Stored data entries
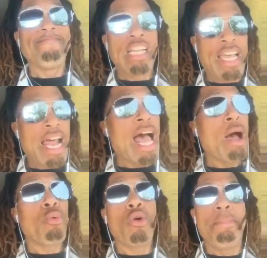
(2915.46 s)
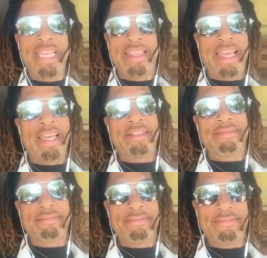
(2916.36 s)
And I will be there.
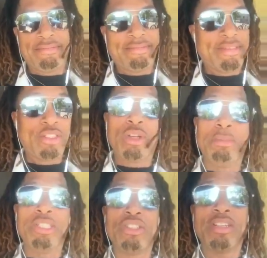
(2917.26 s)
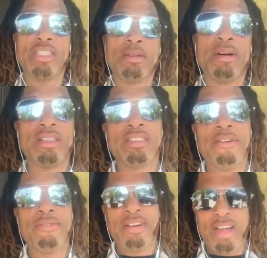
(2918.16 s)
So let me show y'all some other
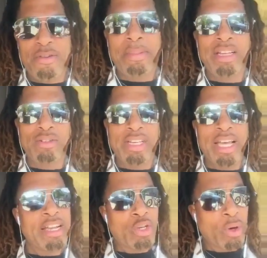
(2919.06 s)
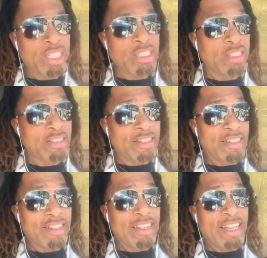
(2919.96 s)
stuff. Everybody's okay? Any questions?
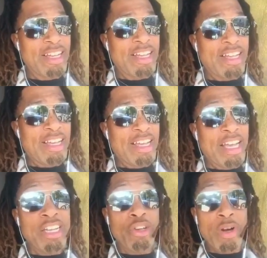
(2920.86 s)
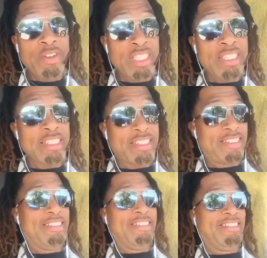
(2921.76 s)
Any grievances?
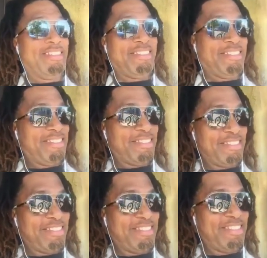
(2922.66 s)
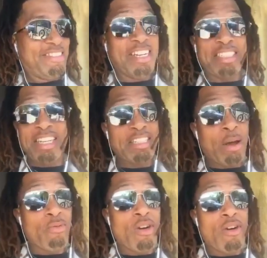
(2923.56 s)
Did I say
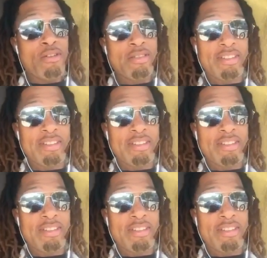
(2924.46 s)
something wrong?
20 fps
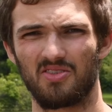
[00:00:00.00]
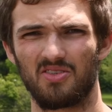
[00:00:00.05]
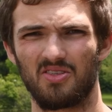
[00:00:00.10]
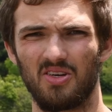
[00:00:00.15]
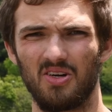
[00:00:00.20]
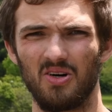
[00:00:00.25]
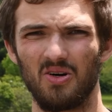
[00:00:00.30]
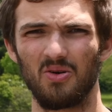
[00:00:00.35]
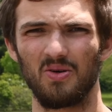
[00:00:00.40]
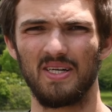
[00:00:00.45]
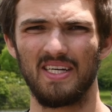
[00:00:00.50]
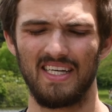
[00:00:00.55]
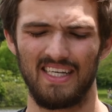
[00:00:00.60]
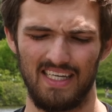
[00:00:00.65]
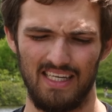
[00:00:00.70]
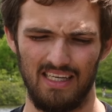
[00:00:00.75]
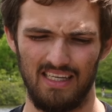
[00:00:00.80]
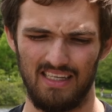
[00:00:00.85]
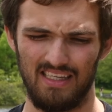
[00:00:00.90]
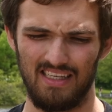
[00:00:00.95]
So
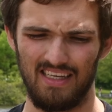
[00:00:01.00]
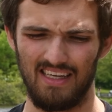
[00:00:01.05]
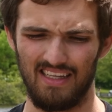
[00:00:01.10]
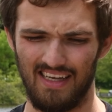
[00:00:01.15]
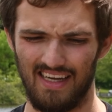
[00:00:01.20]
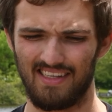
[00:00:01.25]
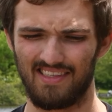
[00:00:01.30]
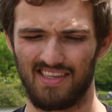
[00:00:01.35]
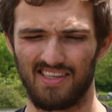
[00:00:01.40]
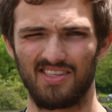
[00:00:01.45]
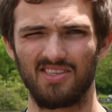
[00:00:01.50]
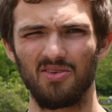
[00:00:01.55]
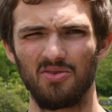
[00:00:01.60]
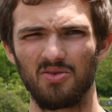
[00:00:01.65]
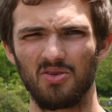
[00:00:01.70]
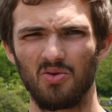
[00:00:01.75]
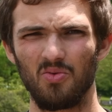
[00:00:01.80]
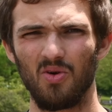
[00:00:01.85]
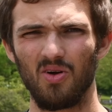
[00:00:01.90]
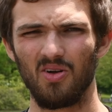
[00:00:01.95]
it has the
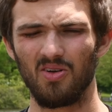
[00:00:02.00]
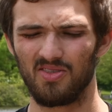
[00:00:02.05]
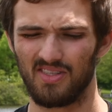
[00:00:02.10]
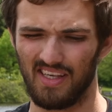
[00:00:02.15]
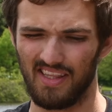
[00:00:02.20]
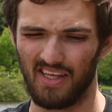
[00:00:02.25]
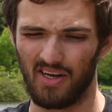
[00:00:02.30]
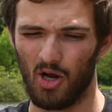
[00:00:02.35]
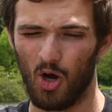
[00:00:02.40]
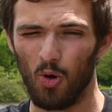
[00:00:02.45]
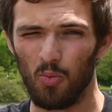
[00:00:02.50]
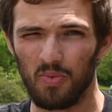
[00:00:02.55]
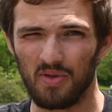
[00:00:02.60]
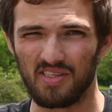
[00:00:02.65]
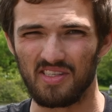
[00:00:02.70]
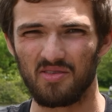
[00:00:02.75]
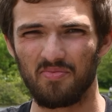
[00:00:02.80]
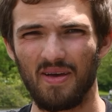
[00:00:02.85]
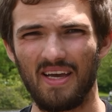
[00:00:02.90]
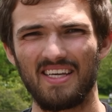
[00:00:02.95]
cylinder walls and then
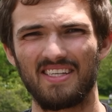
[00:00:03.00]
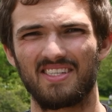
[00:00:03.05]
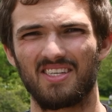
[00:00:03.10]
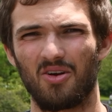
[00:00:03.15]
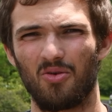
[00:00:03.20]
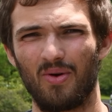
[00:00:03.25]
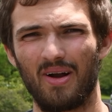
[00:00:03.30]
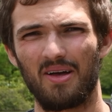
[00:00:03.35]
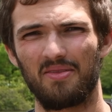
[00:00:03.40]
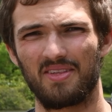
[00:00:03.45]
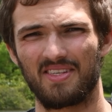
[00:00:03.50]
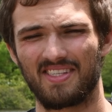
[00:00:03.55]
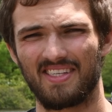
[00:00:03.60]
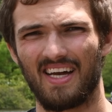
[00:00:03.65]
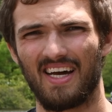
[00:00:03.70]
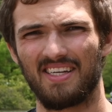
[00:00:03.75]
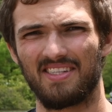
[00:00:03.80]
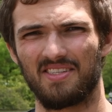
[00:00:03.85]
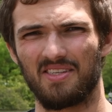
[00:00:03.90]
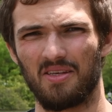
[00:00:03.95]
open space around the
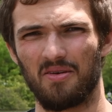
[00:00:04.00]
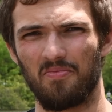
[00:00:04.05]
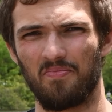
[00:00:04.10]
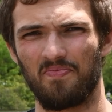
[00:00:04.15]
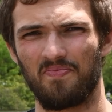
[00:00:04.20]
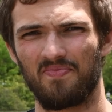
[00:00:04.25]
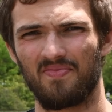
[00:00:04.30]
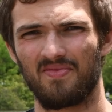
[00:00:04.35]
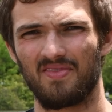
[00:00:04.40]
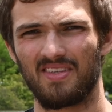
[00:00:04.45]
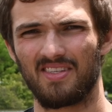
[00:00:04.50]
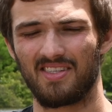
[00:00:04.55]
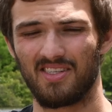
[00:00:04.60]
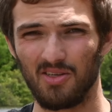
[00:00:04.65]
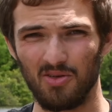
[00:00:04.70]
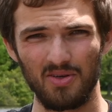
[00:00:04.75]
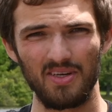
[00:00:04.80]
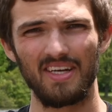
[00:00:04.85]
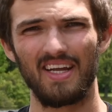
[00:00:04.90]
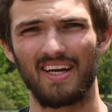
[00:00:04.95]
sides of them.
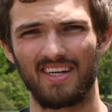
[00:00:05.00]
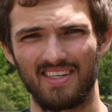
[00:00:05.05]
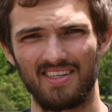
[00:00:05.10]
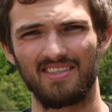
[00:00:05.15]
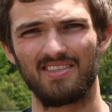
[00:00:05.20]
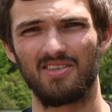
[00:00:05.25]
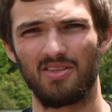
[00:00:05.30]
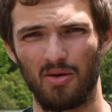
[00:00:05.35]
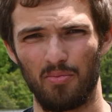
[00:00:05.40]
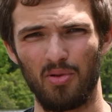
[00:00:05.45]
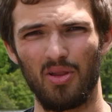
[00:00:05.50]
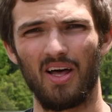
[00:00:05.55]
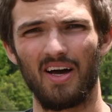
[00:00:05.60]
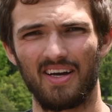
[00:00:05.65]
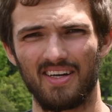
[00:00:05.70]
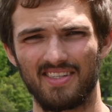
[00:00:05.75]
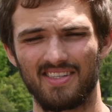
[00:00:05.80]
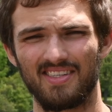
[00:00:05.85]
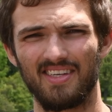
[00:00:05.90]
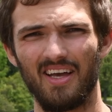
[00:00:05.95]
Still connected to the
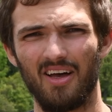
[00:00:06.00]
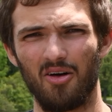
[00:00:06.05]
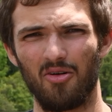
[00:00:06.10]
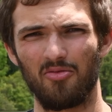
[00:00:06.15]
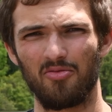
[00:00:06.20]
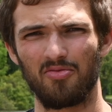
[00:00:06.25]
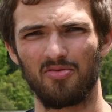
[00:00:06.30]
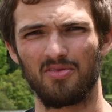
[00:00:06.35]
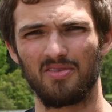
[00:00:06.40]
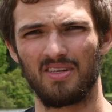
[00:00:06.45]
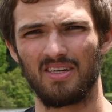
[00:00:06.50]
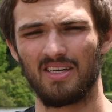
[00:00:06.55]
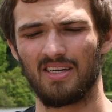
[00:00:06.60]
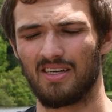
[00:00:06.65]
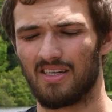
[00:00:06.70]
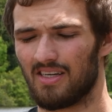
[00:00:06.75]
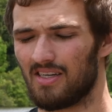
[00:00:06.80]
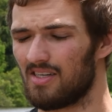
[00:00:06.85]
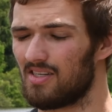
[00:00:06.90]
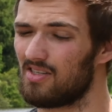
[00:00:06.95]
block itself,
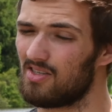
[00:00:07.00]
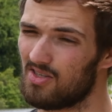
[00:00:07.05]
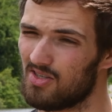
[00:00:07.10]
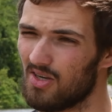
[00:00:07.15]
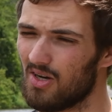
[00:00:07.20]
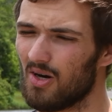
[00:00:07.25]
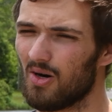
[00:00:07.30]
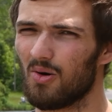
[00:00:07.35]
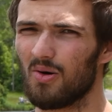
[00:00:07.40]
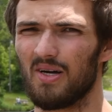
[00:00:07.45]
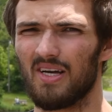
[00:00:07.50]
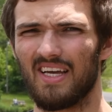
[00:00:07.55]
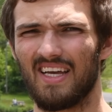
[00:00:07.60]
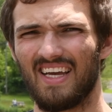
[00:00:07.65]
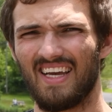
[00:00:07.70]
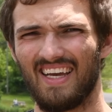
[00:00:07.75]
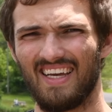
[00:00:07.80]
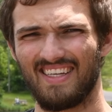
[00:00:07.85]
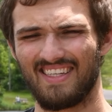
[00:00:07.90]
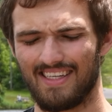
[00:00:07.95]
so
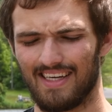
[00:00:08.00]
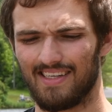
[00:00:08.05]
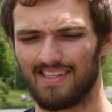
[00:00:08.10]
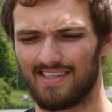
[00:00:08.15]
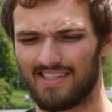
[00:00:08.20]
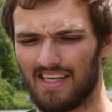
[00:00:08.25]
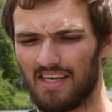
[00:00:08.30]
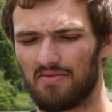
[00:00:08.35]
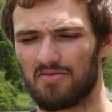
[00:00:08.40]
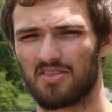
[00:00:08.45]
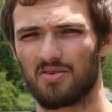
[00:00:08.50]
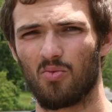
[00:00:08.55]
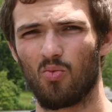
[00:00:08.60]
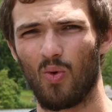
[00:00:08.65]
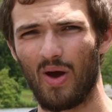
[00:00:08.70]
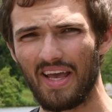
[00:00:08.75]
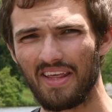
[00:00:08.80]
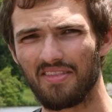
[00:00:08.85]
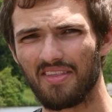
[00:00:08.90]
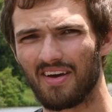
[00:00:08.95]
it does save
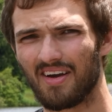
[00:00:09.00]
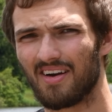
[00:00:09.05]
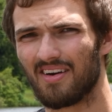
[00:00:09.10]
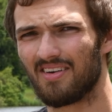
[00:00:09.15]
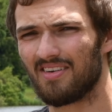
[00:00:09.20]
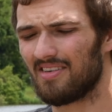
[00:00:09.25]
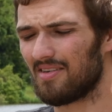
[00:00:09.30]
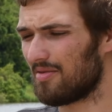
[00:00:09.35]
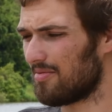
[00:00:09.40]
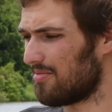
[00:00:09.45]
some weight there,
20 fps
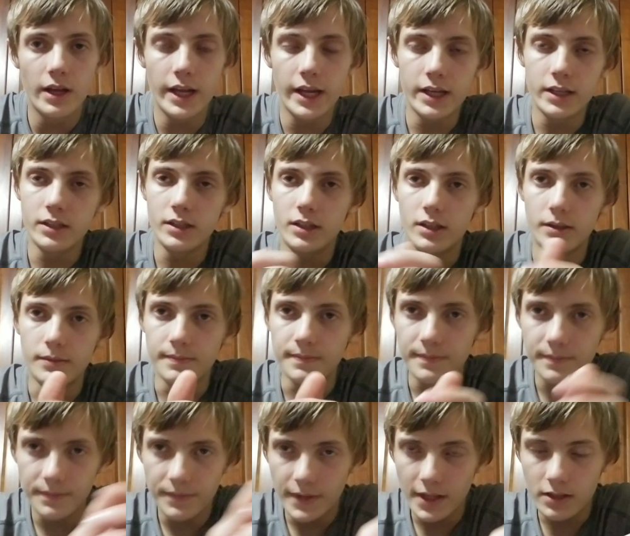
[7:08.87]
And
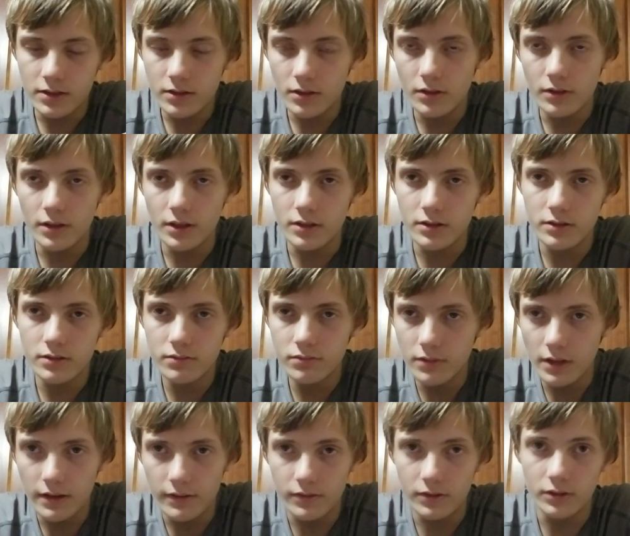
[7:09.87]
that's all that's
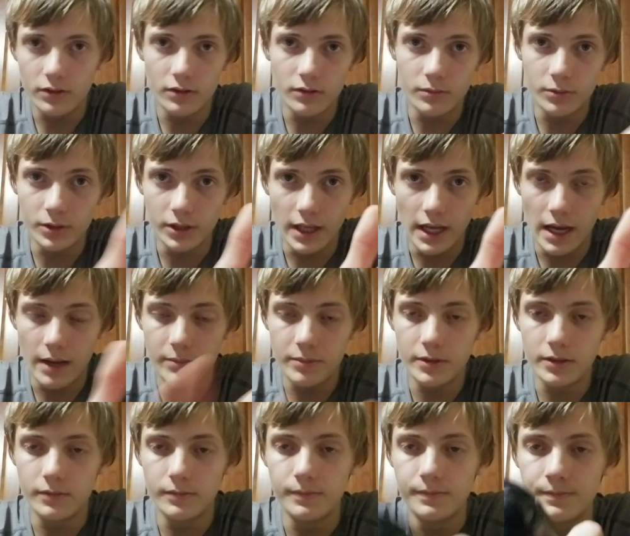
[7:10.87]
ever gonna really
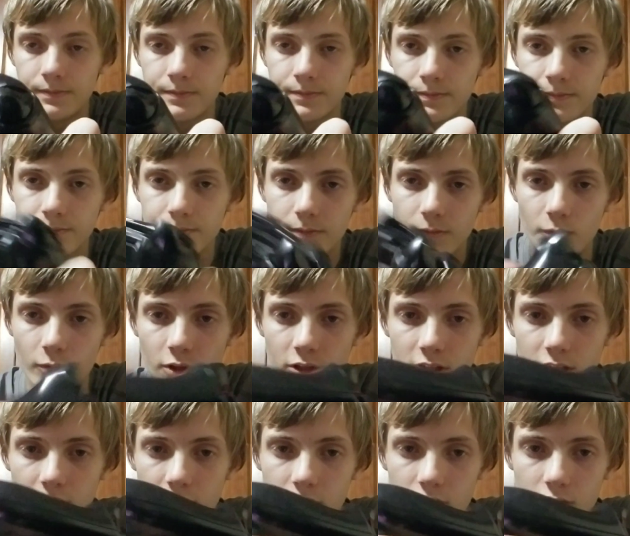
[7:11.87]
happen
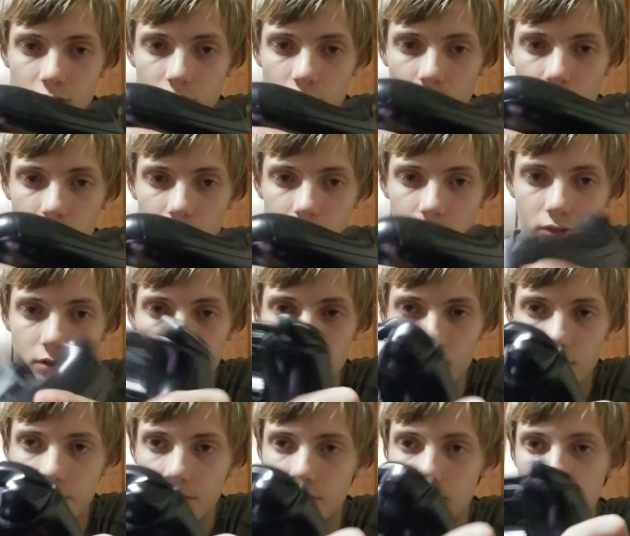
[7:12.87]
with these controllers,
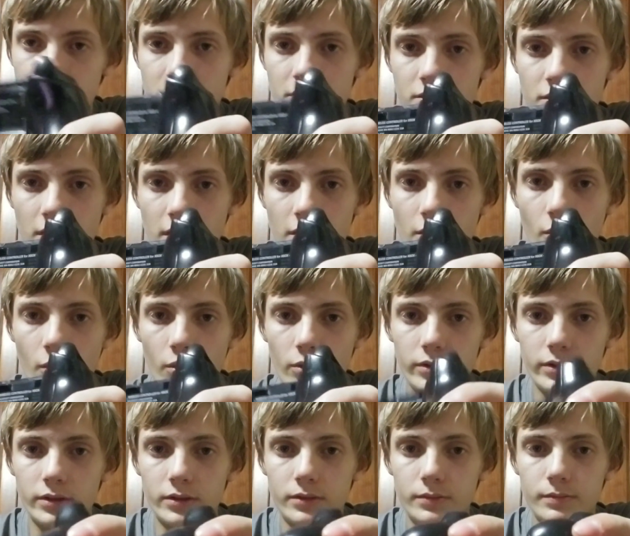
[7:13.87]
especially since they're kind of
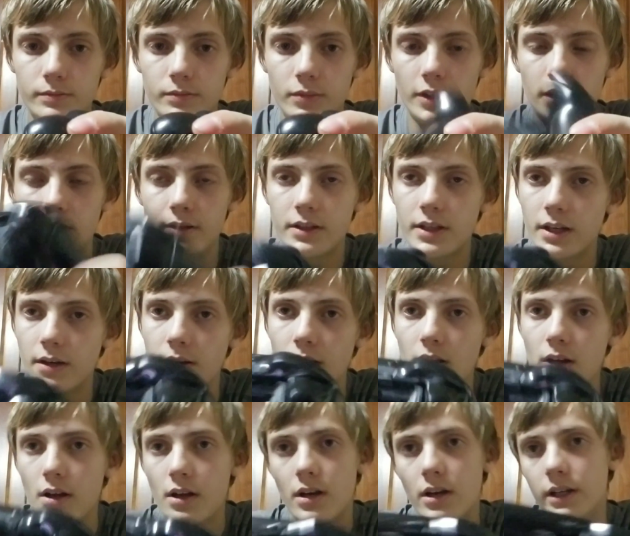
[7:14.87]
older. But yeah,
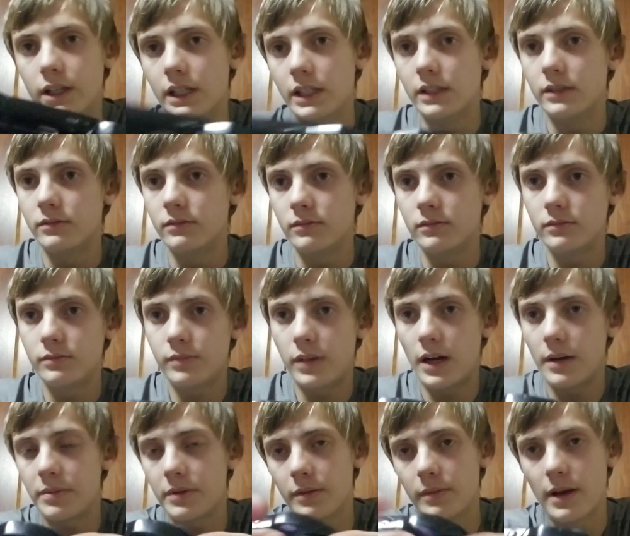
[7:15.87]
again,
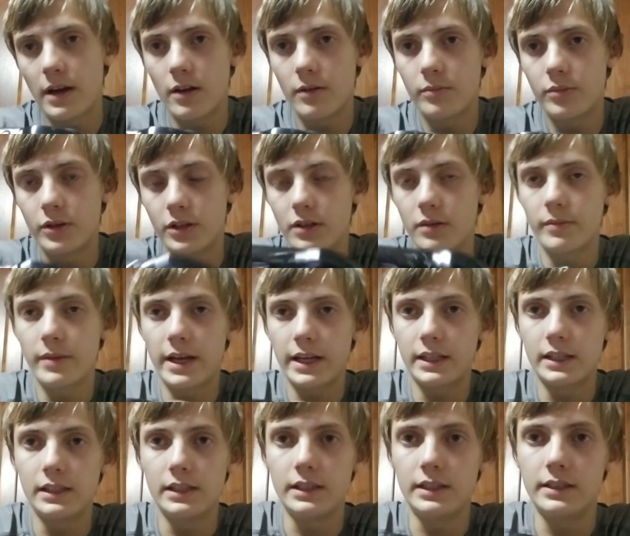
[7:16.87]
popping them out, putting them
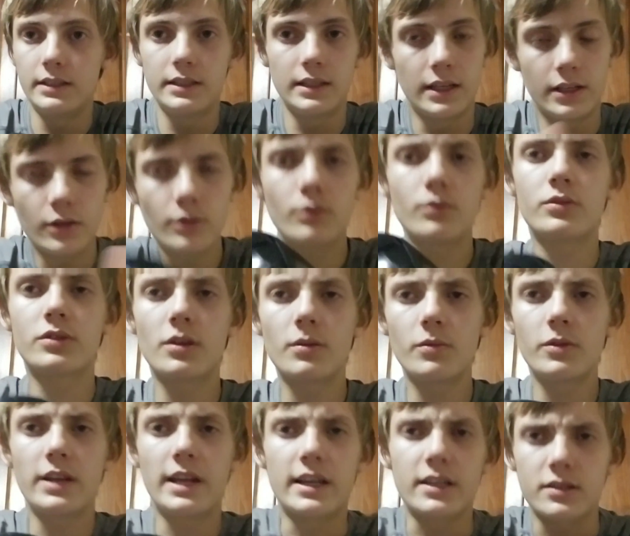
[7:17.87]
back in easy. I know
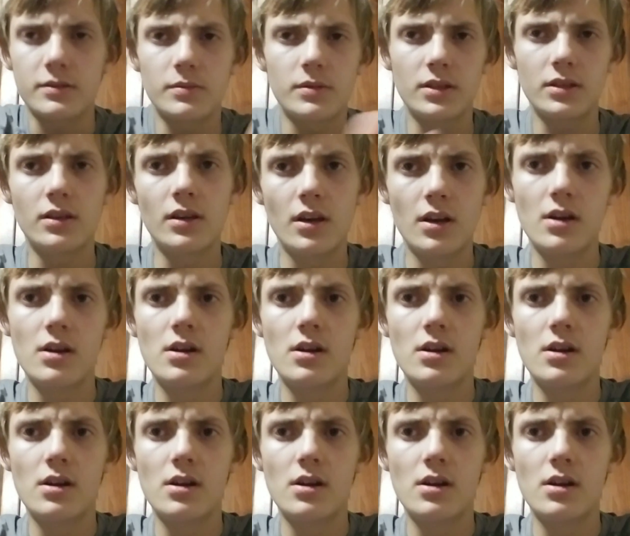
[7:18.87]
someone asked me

*ABOUT THIS TASK*. Output exactly the lines above, from the line with "[00:00:04.95]" to the line with "[00:00:06.55]", both included; skip the pictures.

*RESULT BELOW*.
[00:00:04.95]
sides of them.
[00:00:05.00]
[00:00:05.05]
[00:00:05.10]
[00:00:05.15]
[00:00:05.20]
[00:00:05.25]
[00:00:05.30]
[00:00:05.35]
[00:00:05.40]
[00:00:05.45]
[00:00:05.50]
[00:00:05.55]
[00:00:05.60]
[00:00:05.65]
[00:00:05.70]
[00:00:05.75]
[00:00:05.80]
[00:00:05.85]
[00:00:05.90]
[00:00:05.95]
Still connected to the
[00:00:06.00]
[00:00:06.05]
[00:00:06.10]
[00:00:06.15]
[00:00:06.20]
[00:00:06.25]
[00:00:06.30]
[00:00:06.35]
[00:00:06.40]
[00:00:06.45]
[00:00:06.50]
[00:00:06.55]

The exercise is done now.